After IAM role scoping: If an attacker does exfiltrate credentials through a control gap, the credentials authorise only s3:GetObject on the model weight bucket and ECR image pulls. The attacker cannot create new EC2 instances, enumerate other S3 buckets, assume other IAM roles, or access Secrets Manager. The blast radius of a credential compromise is bounded to read access on specific resources.

Trade-offs and Operational Considerations

IMDSv2 enforcement must be applied to all running GPU instances, not just new launches. Existing long-running inference nodes on IMDSv1 remain vulnerable after the Terraform change is applied — the launch template change only affects new instances. Retroactively applying IMDSv2 to running instances via modify-instance-metadata-options is safe and does not require a reboot, but it must be applied as an explicit remediation step across all regions and accounts. After a suspected SSRF event, rotate all credentials associated with the compromised instance role regardless of IMDSv2 status — tokens already issued before enforcement are valid until they expire.

NetworkPolicy egress denials require careful auditing before deployment. An inference pod may need to reach image CDN addresses, external model APIs, or object storage endpoints that happen to use private-range IP addresses on the cluster’s network topology. Blocking the entire RFC 1918 range may break access to a local S3-compatible object store, an internal model registry, or a caching proxy. Map all required egress destinations for each inference workload before converting a permissive egress policy to an explicit allow-list. Run the policy in audit mode (using Cilium’s policy verdict logging or a warn enforcement mode equivalent) for at least 48 hours before enforcing, and review the logs for denied connections that correspond to legitimate traffic.

IAM role scoping proportionally increases the effort required to onboard new models, new S3 buckets, or new ECR repositories, because each addition requires a policy update.

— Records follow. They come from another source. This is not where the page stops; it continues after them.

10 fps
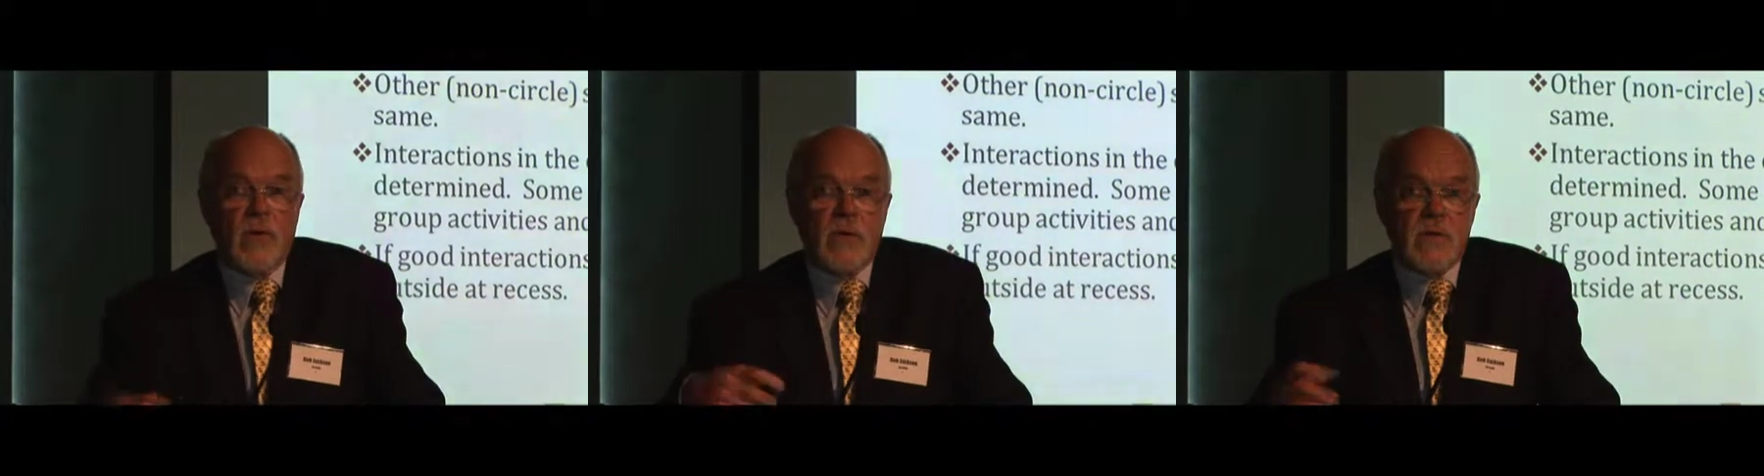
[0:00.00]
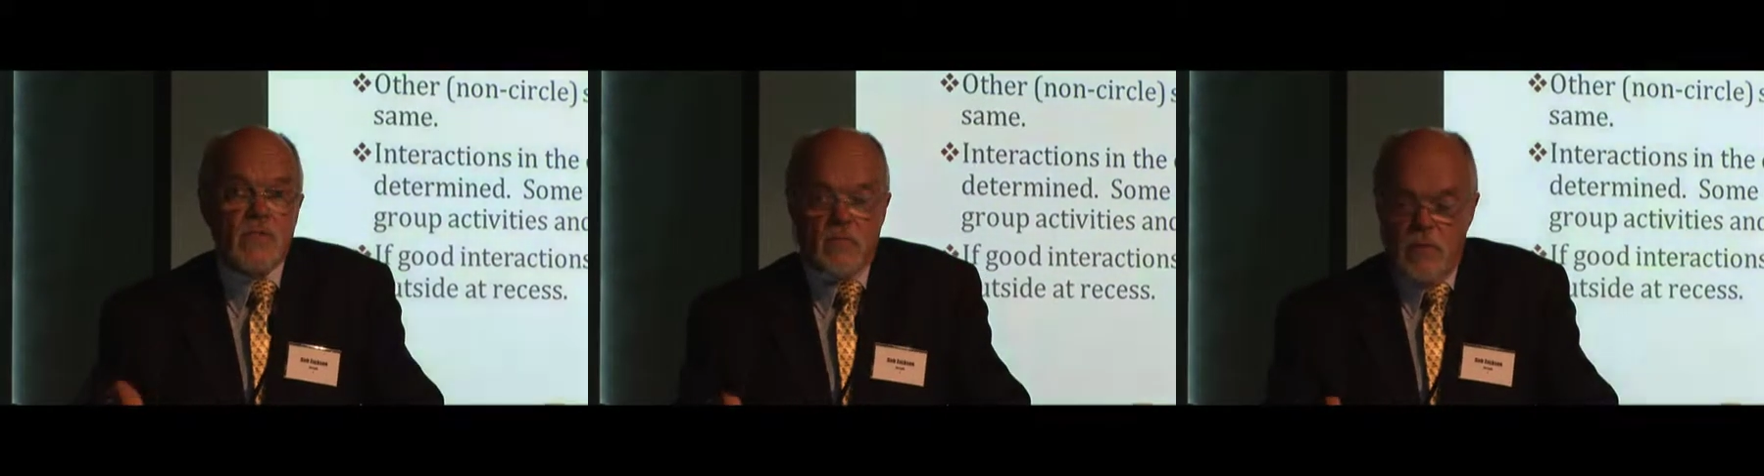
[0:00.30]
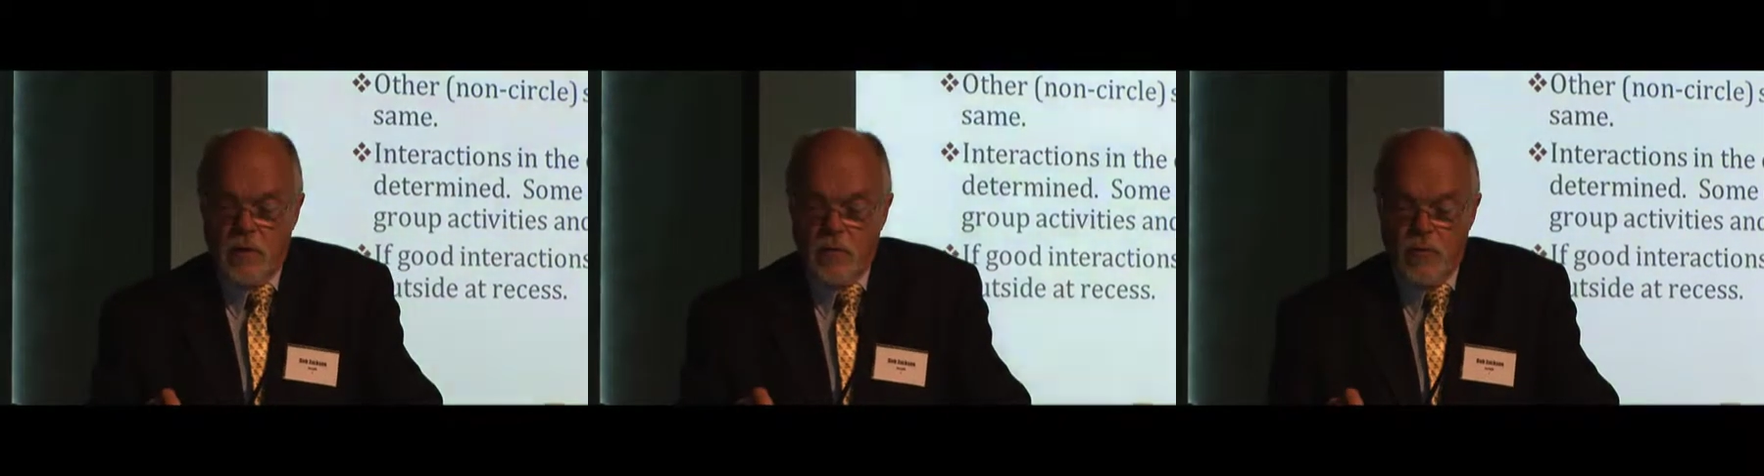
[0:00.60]
where there's
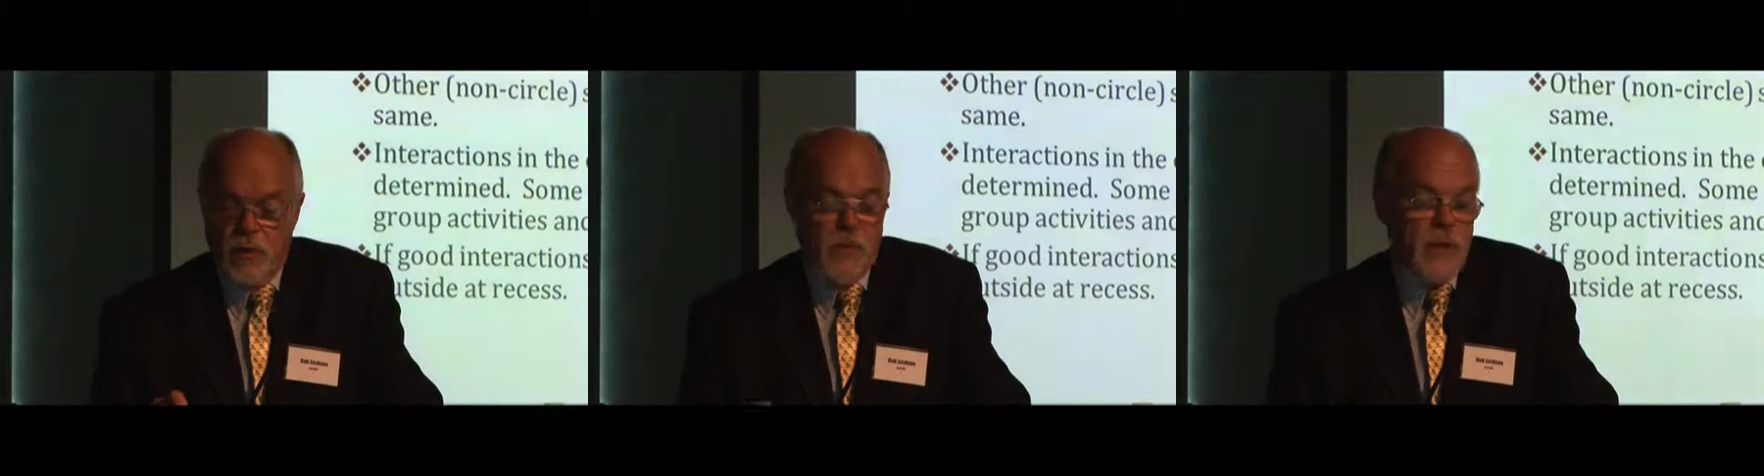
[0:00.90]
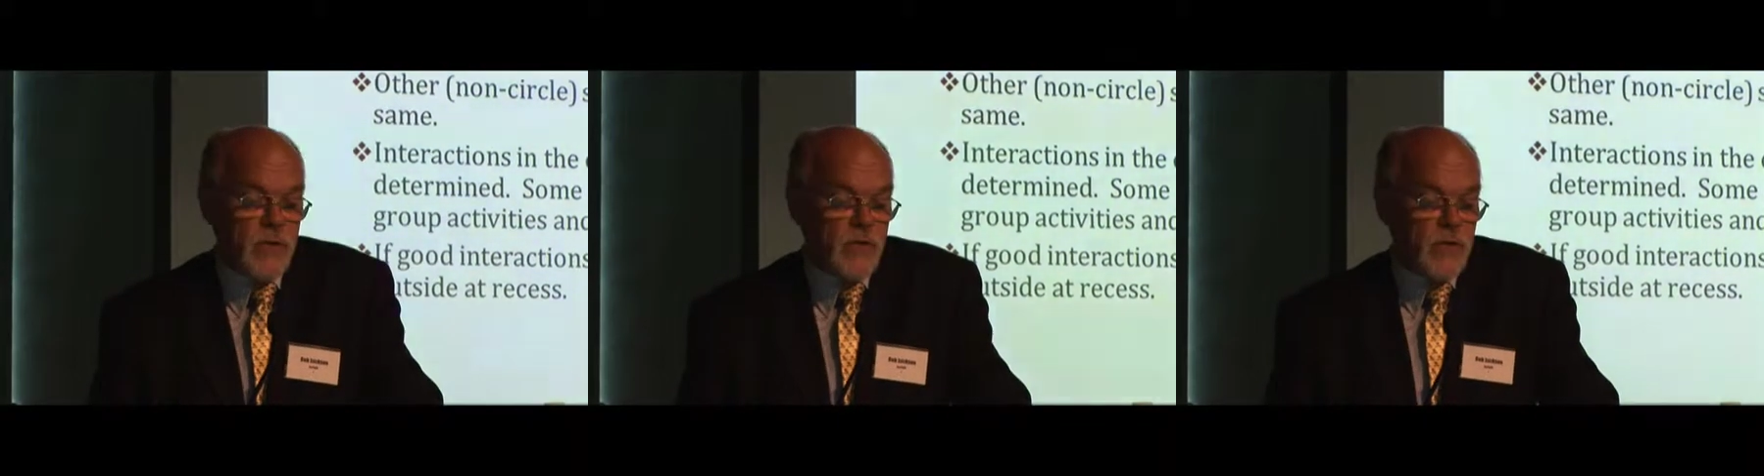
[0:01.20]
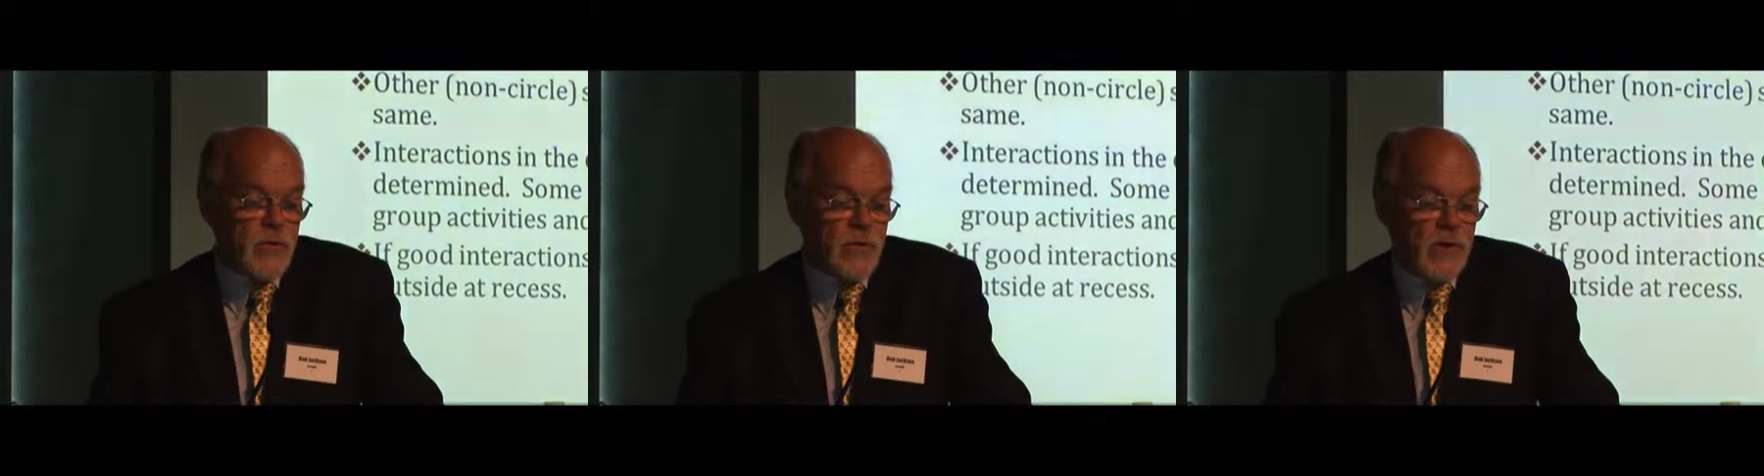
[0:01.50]
really, really major
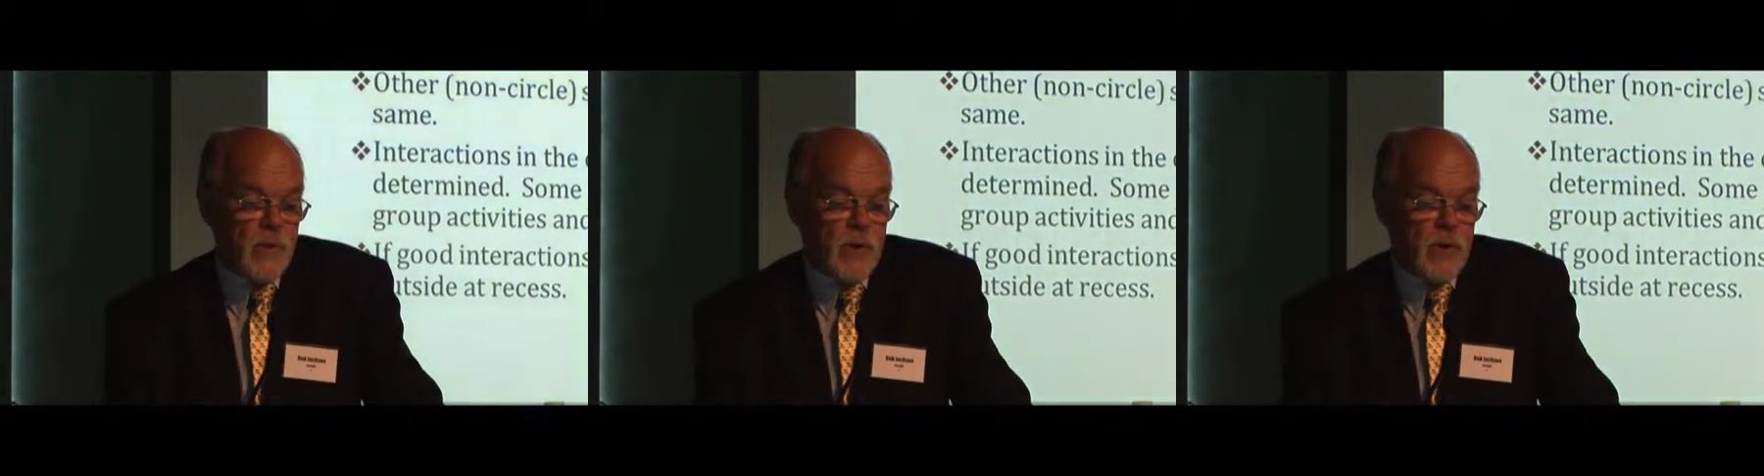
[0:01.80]
issues come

Establish a process for IAM policy changes in the inference role — pull request review, CloudTrail-based auditing of policy updates, and automatic detection of policy changes that add * wildcards. The operational overhead is lower than the blast radius of a broad IAM role compromise.

Failure Modes

LMDeploy upgraded in the development environment but the container image in the production registry still contains 0.12.0. The next deployment rolls out the old container image and reverts to the vulnerable version. The pip show lmdeploy check passes in the local environment but the production container continues serving vulnerable requests. Mitigation: verify the version inside the running container with kubectl exec -n inference deploy/lmdeploy -- pip show lmdeploy | grep Version after every deployment, and fail deployments where the version check does not meet the minimum.

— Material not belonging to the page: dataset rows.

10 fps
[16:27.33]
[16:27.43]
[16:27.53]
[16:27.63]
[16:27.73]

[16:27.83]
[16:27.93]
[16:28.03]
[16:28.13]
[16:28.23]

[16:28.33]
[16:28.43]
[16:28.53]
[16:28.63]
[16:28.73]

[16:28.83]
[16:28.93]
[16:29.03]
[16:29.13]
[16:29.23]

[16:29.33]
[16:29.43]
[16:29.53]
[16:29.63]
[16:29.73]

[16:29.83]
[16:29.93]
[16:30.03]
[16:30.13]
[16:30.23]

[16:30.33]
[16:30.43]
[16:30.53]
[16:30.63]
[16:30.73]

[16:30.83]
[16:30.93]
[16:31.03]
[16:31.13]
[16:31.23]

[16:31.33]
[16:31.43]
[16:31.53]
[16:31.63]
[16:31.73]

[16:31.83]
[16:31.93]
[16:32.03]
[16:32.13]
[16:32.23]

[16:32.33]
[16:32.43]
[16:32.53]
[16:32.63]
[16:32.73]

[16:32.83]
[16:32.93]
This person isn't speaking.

IMDSv2 enforced on new instances but existing GPU instances running for weeks or months not updated. Nodes launched before the Terraform change applies IMDSv1 and remain so until they are replaced. SSRF against these nodes still retrieves credentials via a simple GET. Mitigation: enumerate instances with IMDSv1 enabled and apply modify-instance-metadata-options to each, or schedule a rolling replacement of all GPU nodes during the next maintenance window.

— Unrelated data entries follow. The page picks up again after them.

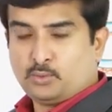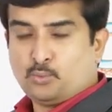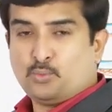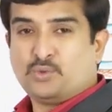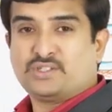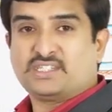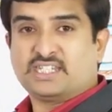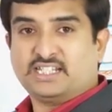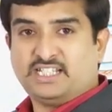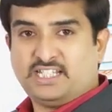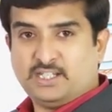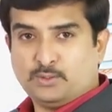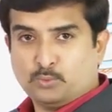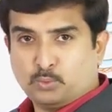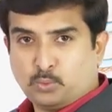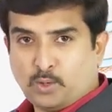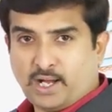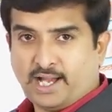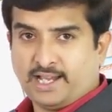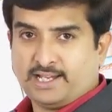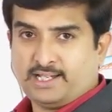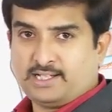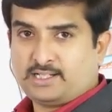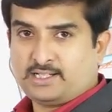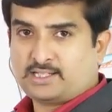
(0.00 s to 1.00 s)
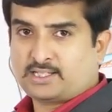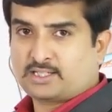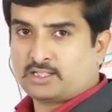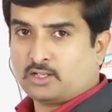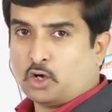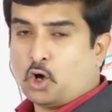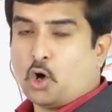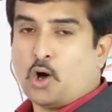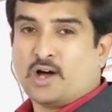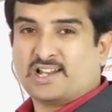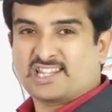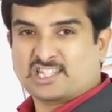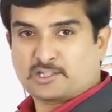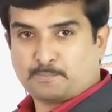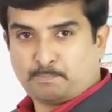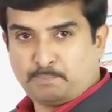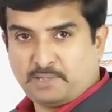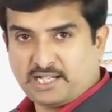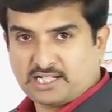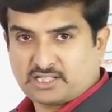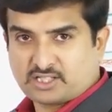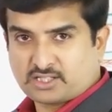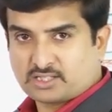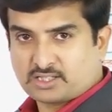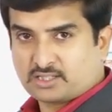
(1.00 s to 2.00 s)
which it divides or
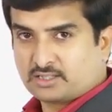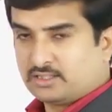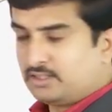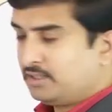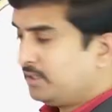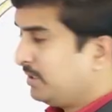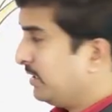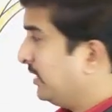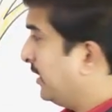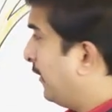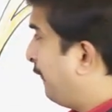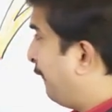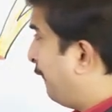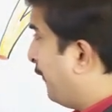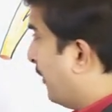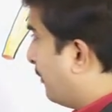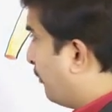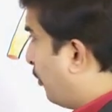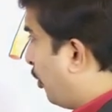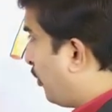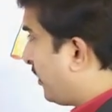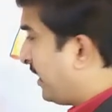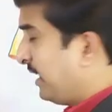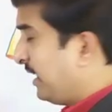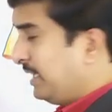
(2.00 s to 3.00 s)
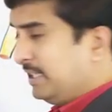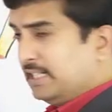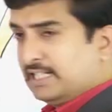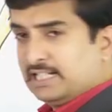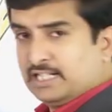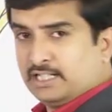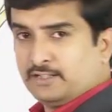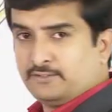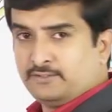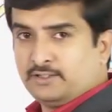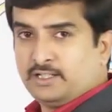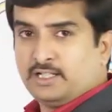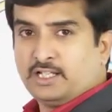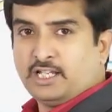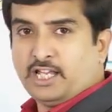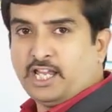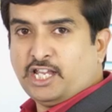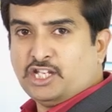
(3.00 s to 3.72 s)
splits the femoral nerve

NetworkPolicy blocks IMDS but allows the VPC CIDR. The egress deny covers 169.254.0.0/16 but not RFC 1918 ranges. An attacker uses the SSRF to probe and access internal services — Redis, etcd, internal APIs — accessible from the GPU subnet on the VPC CIDR range. Internal services reachable by the inference pod can be enumerated and queried through the SSRF even when the IMDS is blocked. Mitigation: deny egress to all RFC 1918 ranges in the NetworkPolicy, not only the link-local range, and maintain a specific allow-list of required internal egress destinations.

Gateway URL validation bypassed via DNS rebinding. An attacker registers a domain that initially resolves to a public IP (passing the gateway check) and then changes the DNS record to 169.254.169.254 after the gateway validates but before LMDeploy resolves. This bypass is addressed by LMDeploy 0.12.1’s post-resolution IP check, but not by a gateway-level hostname-only check. Gateway validation is not a substitute for the application-layer fix.